==== Record set
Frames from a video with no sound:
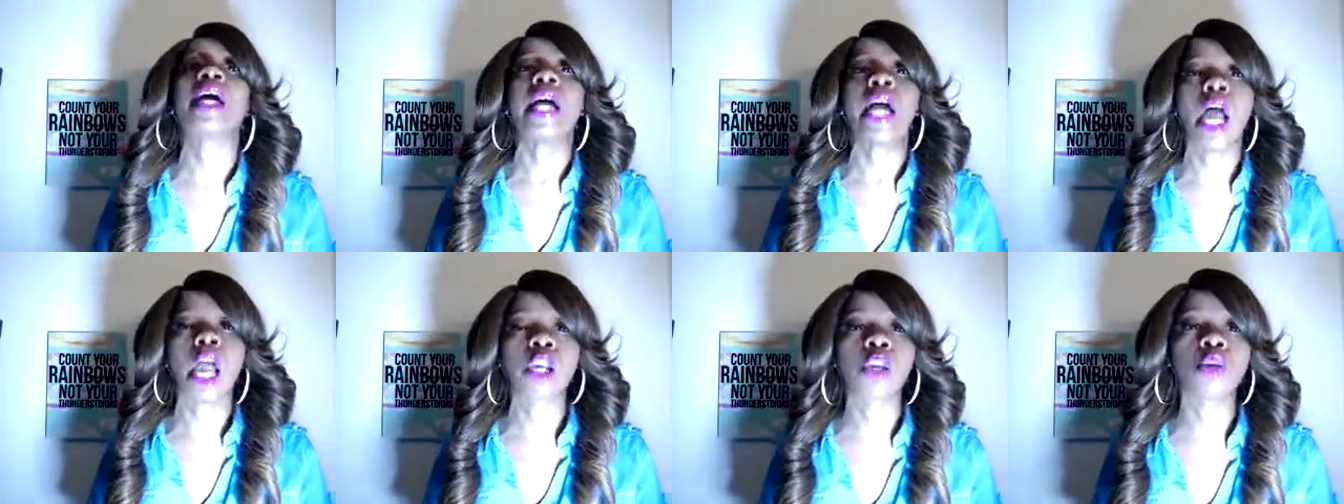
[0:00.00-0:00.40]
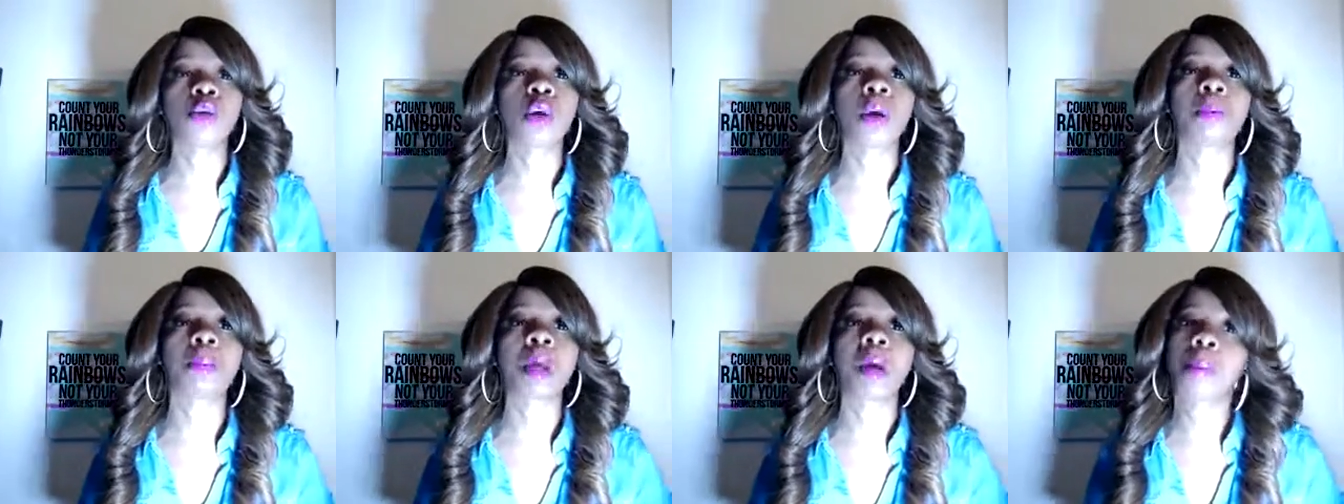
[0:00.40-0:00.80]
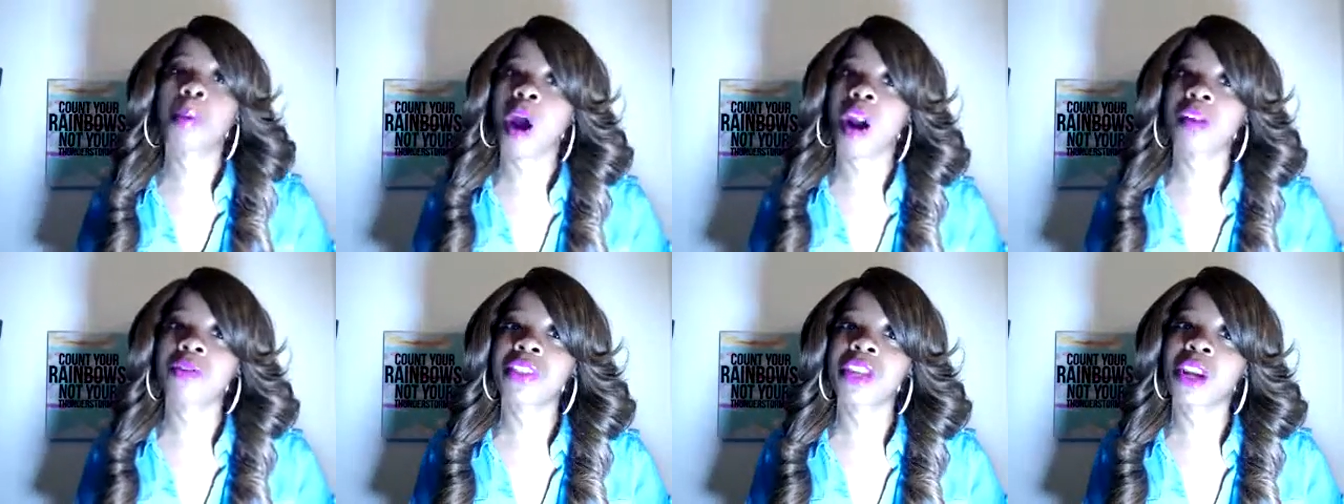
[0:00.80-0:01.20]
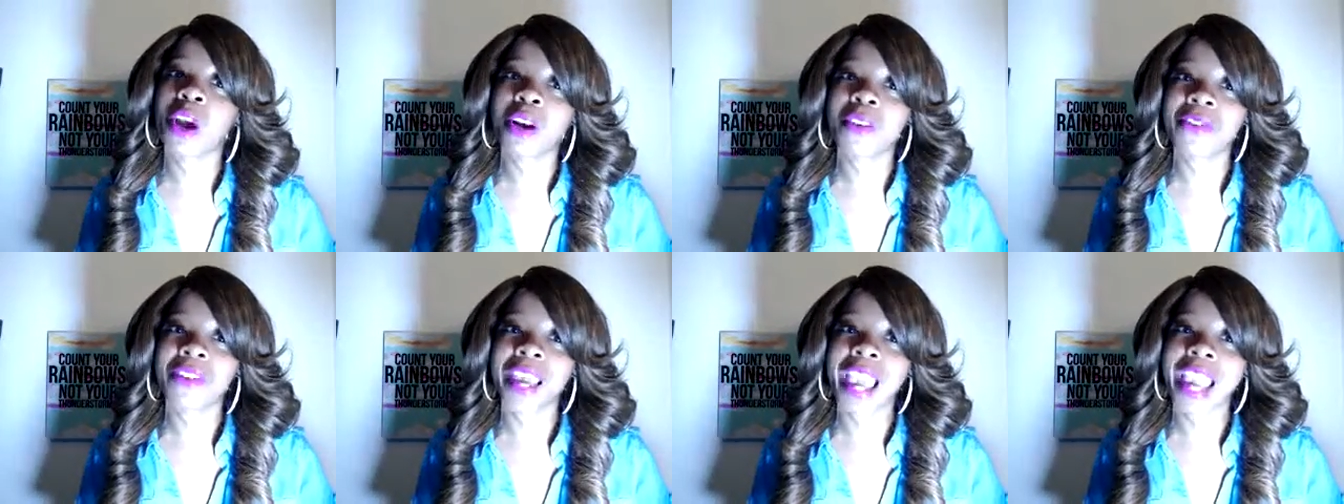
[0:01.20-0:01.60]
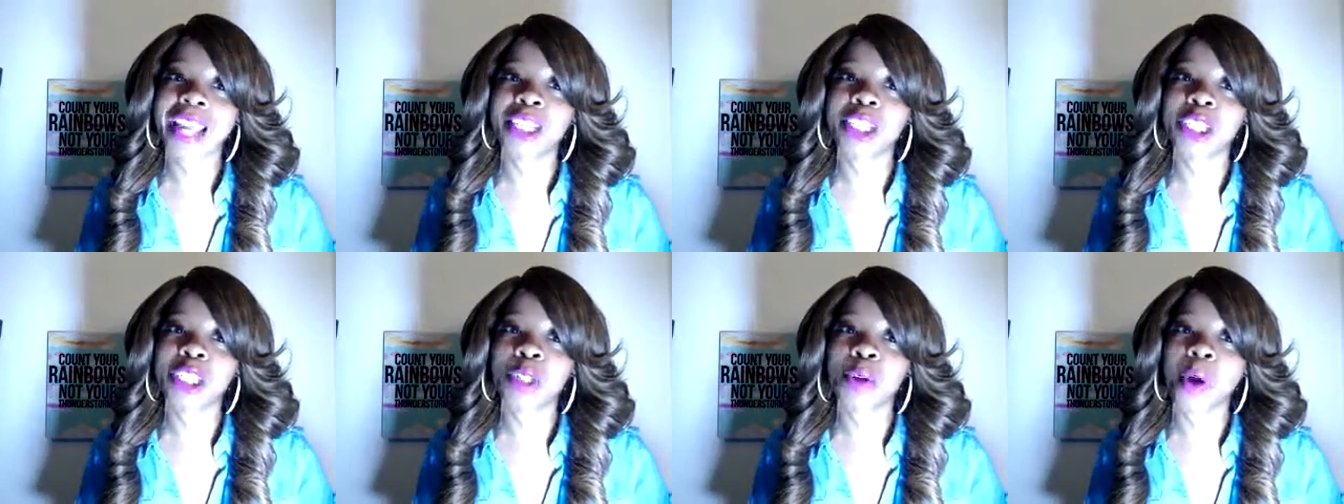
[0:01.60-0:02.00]
and you can be a part of the
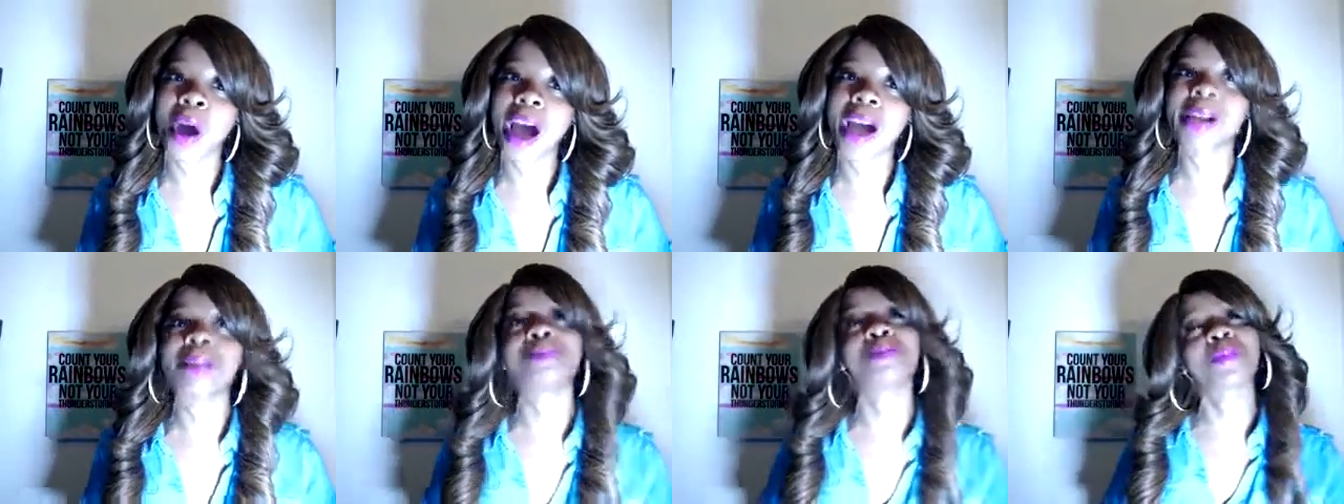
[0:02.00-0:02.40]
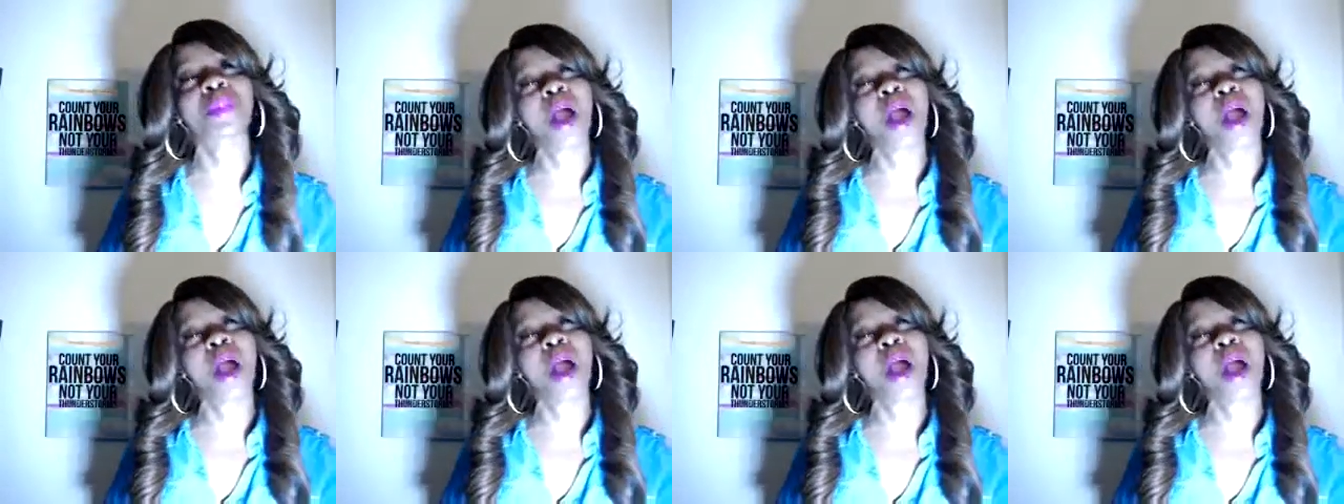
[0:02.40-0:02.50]
notification squad.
========
[Task prompt]
Would you copy out the material above exactly, without the pictures in it?

[Answer to this exercise]
Frames from a video with no sound:
[0:00.00-0:00.40]
[0:00.40-0:00.80]
[0:00.80-0:01.20]
[0:01.20-0:01.60]
[0:01.60-0:02.00]
and you can be a part of the
[0:02.00-0:02.40]
[0:02.40-0:02.50]
notification squad.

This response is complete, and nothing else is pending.